The strain on scientific publishing 📄:

The publishing sector has a problem. Scientists are overwhelmed, editors are overworked, special issue invitations are constant, research paper mills, article retractions, journal delistings… JUST WHAT IS GOING ON!?

Myself, pablo, @paolocrosetto and Dan have spent the last few months investigating just that.
https://arxiv.org/abs/2309.15884

A thread🧵1/n

#AcademicChatter #PublishOrPerish #Elsevier #Springer #MDPI #Wiley #Frontiers #PhDAdvice #PhDChat #SciComm

The strain on scientific publishing

Scientists are increasingly overwhelmed by the volume of articles being published. Total articles indexed in Scopus and Web of Science have grown exponentially in recent years; in 2022 the article total was approximately ~47% higher than in 2016, which has outpaced the limited growth - if any - in the number of practising scientists. Thus, publication workload per scientist (writing, reviewing, editing) has increased dramatically. We define this problem as the strain on scientific publishing. To analyse this strain, we present five data-driven metrics showing publisher growth, processing times, and citation behaviours. We draw these data from web scrapes, requests for data from publishers, and material that is freely available through publisher websites. Our findings are based on millions of papers produced by leading academic publishers. We find specific groups have disproportionately grown in their articles published per year, contributing to this strain. Some publishers enabled this growth by adopting a strategy of hosting special issues, which publish articles with reduced turnaround times. Given pressures on researchers to publish or perish to be competitive for funding applications, this strain was likely amplified by these offers to publish more articles. We also observed widespread year-over-year inflation of journal impact factors coinciding with this strain, which risks confusing quality signals. Such exponential growth cannot be sustained. The metrics we define here should enable this evolving conversation to reach actionable solutions to address the strain on scientific publishing.

arXiv.org

First, things first: growth in articles published each year has outpaced the scientists doing the publishing. With #PublishOrPerish, we all face an ever-increasing workload (writing, reviewing, editing…). It’s been rough.

Strain itself is neutral: this could be a welcome change! Are we becoming more efficient? Are we combatting biases (academic racism, positive result bias)?

If that’s all it were, the solution to strain would be to build a better infrastructure.

But… well… it’s not. 2/n

We see that certain groups are major drivers of this article growth, in some cases seemingly out of nothingness. This includes your classic publishers like #Elsevier and #Springer, but also the upstarts #Frontiers and… most significantly #MDPI.

In numbers, there were nearly 1 million more articles per year published in 2022 (2.8m) compared to 2016 (1.9m). MDPI takes the lion’s share at 27% of that growth, with Elsevier (16%) a distant 2nd.

How did we get to this point? 3/n

I could be nuanced (it's in the preprint!). But let’s be frank: it’s special issues.

“Dear Dr ___, your preeminent work in [FIELDYOUDONTWORKIN] drew our attention to your [COPYPASTEPAPERTITLE] and we were thoroughly aroused. We invite you to submit to special issue with us, who love your preeminence. Yours faithfully, [AROUSED].”

The figure speaks for itself. With my leftover characters, instead I wanna ask y’all to send me screenshots of your favourite SI invitations! Hit me! 😀 4/n

So still… is it worth it? Strain itself is neutral. Maybe these special issues are just giving a voice to authors with less privilege?

Or maybe not. The publishers hosting special issues drastically reduced their turnaround times (TATs: submission to acceptance) - and let’s be clear, that’s INCLUDING revisions. 5/n

Now, it’s not our place to judge what an average TAT is supposed to be, but we’re very confident it’s not 37 days across all research fields. Experiment requests in fruit flies take weeks, whereas mice will take months.

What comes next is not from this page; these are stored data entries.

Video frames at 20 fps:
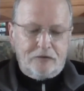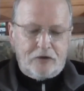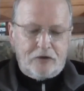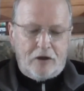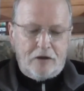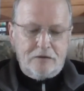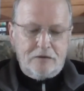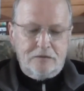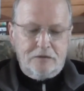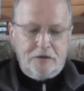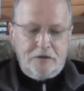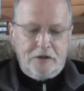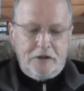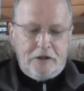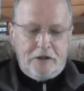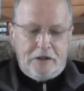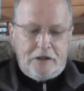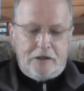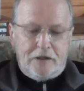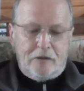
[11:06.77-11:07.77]
So
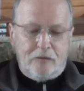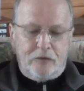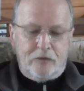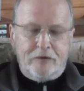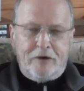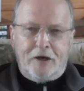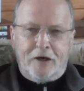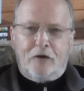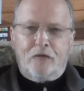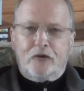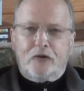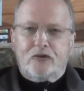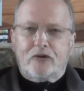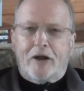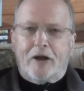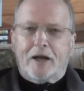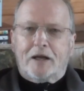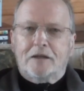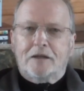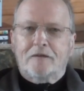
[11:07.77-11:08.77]
when you're out on the
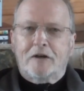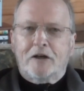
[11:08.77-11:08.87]
track,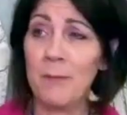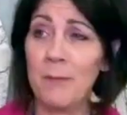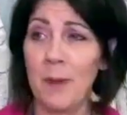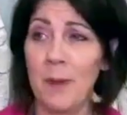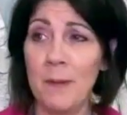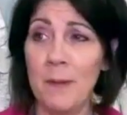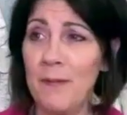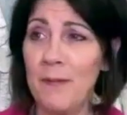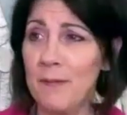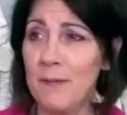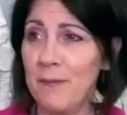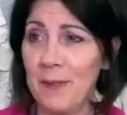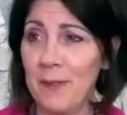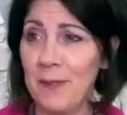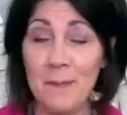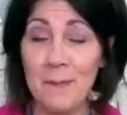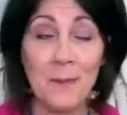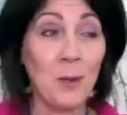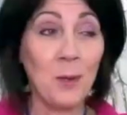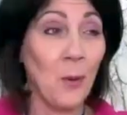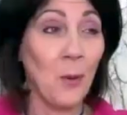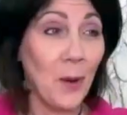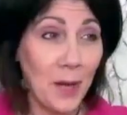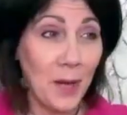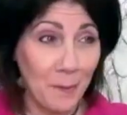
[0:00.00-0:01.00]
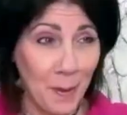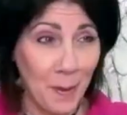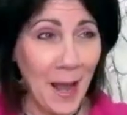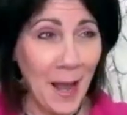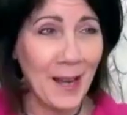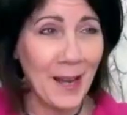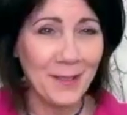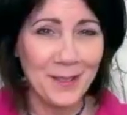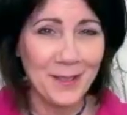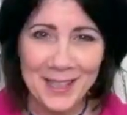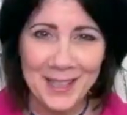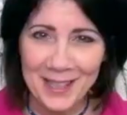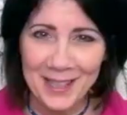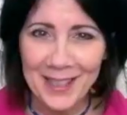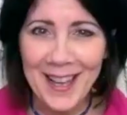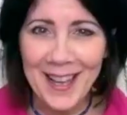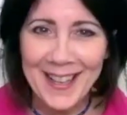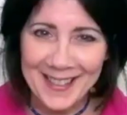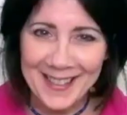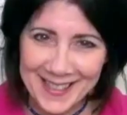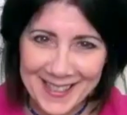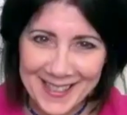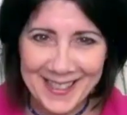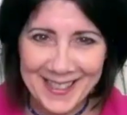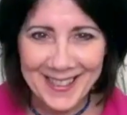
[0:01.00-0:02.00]
I'm, 20 pounds
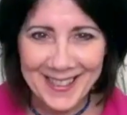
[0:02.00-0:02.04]
less.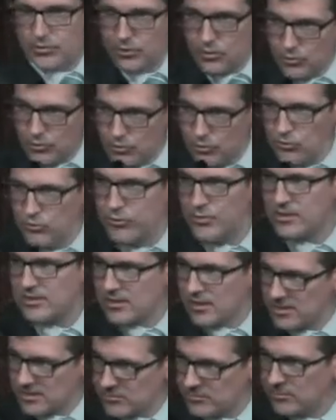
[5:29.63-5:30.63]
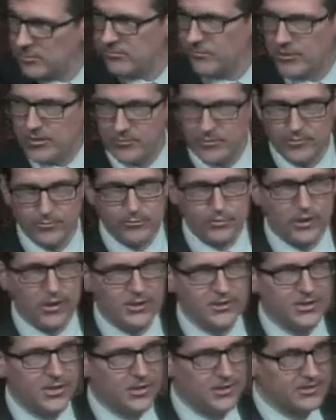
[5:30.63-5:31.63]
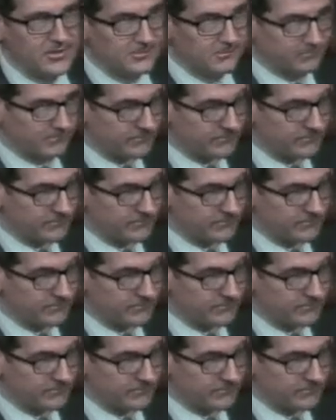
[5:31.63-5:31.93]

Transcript: do this customer development process.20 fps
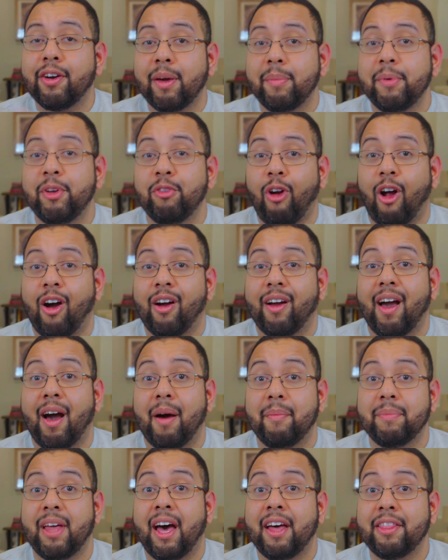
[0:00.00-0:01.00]
get me wrong,
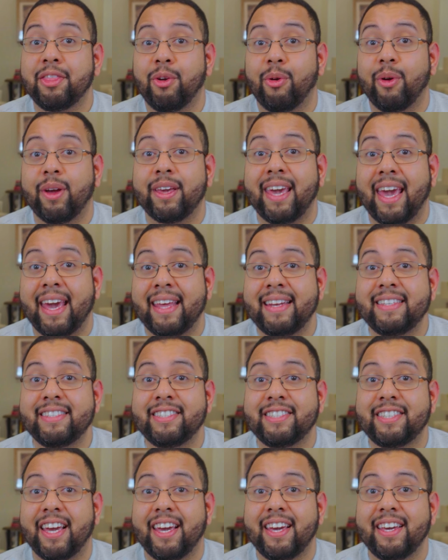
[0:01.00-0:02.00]
I'm not throwing any
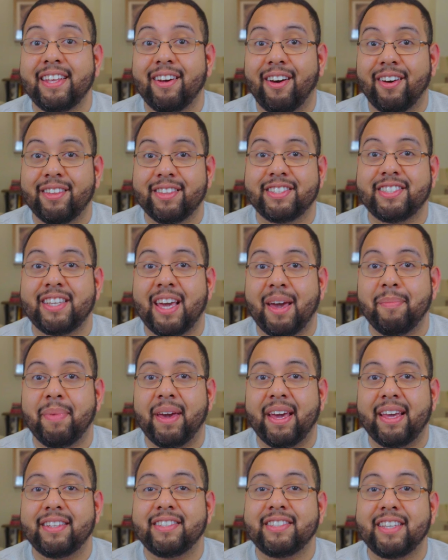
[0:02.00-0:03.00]
shade on the
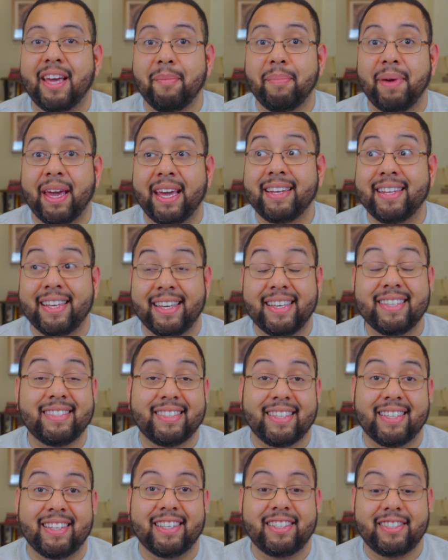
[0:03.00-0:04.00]
champagne. Champagne is
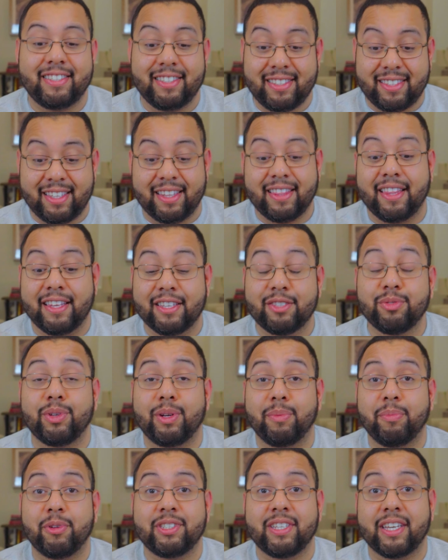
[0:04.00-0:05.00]
delicious, and this one
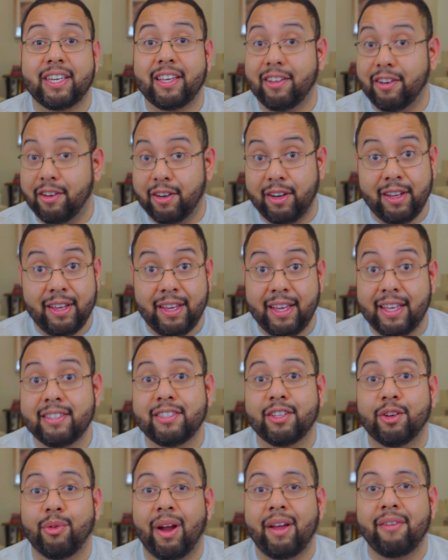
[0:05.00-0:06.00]
in particular
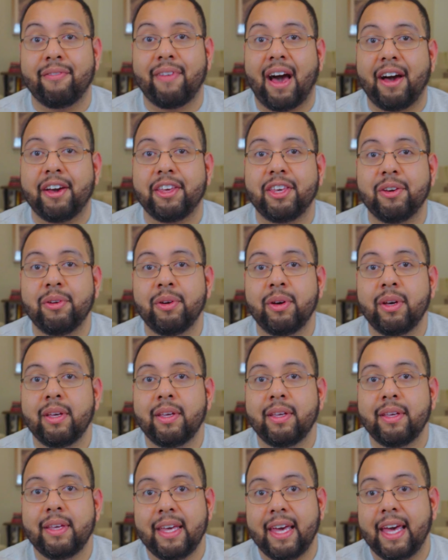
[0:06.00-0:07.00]
is a great value.
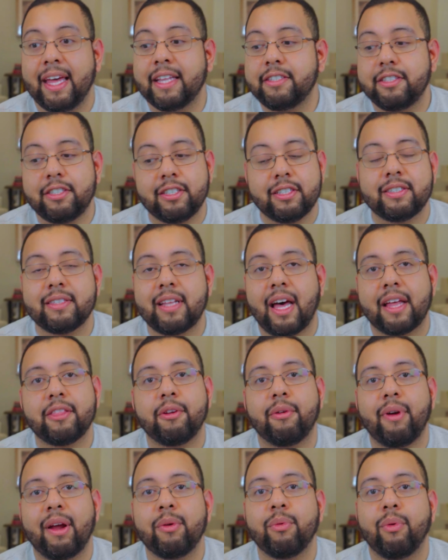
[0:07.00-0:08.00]
It's just not
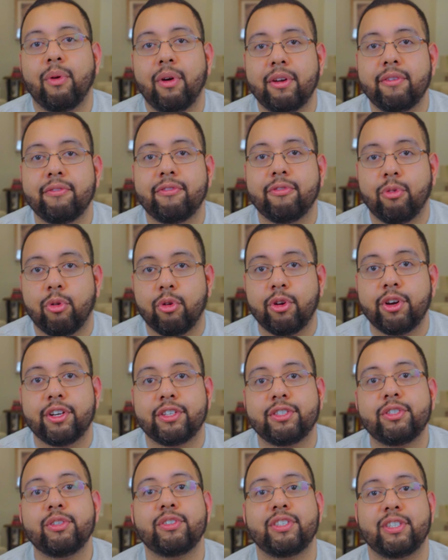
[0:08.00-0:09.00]
the right one for your
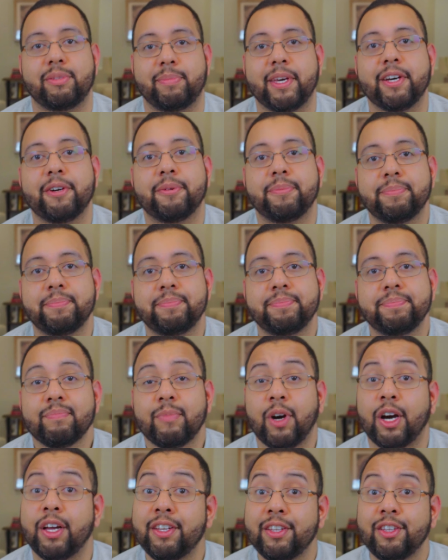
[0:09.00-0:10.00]
sushi meal.
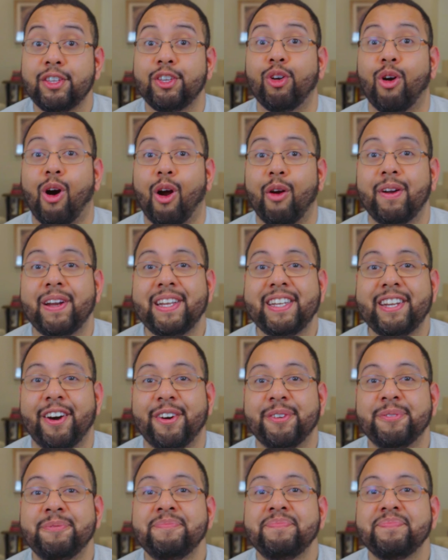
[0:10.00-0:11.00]
But you already
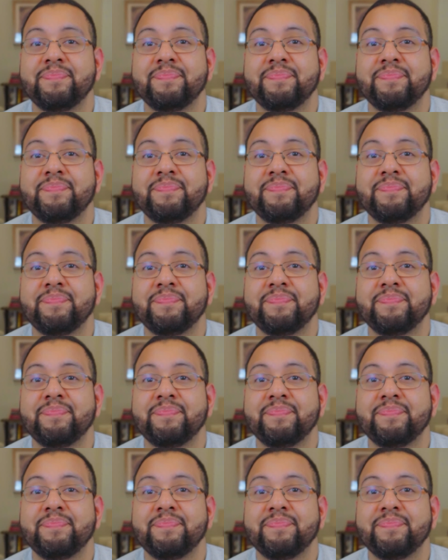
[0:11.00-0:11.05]
know,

TATs are also supposed to vary from article to article: some articles are great on 1st draft, some need a little TLC, and some need… a lot… Yet #MDPI journals in particular, across the board, accept everything in a blistering 37 days with almost no variation. 6/n

But it’s not just #MDPI: #Frontiers and #Hindawi also grew their share of special issues. One might argue: “These are just labels publishers use. The peer review process is the same.”

Au contraire mon ami : no it’s not. Special issues have lower TATs. They’re intended to be lax. They’re for authors to voice ideas that could turn out to be wrong, but advance the conversation in the field. That’s what they used to be at least… and what made them “special.” But I digress… 7/n

We also looked at rejection rates (RRs), with some caveats: we took a publisher’s word at what their RRs were, and don’t know underlying methods. But we figured RRs will at least be calc’d consistently within groups. We compared relative RRs over time and RRs compared to proportions of special issues.

Again, #MDPI was the maverick, with a unique decline in RRs over time. Not only that, but in both #Hindawi & MDPI, more special issues means lower RRs. The review process *is not* the same. 8/n

Lastly let’s talk #ImpactFactor (IF). Reminder: IF = avg cites/doc articles in a journal receive within 1st 2y. IF values total cites.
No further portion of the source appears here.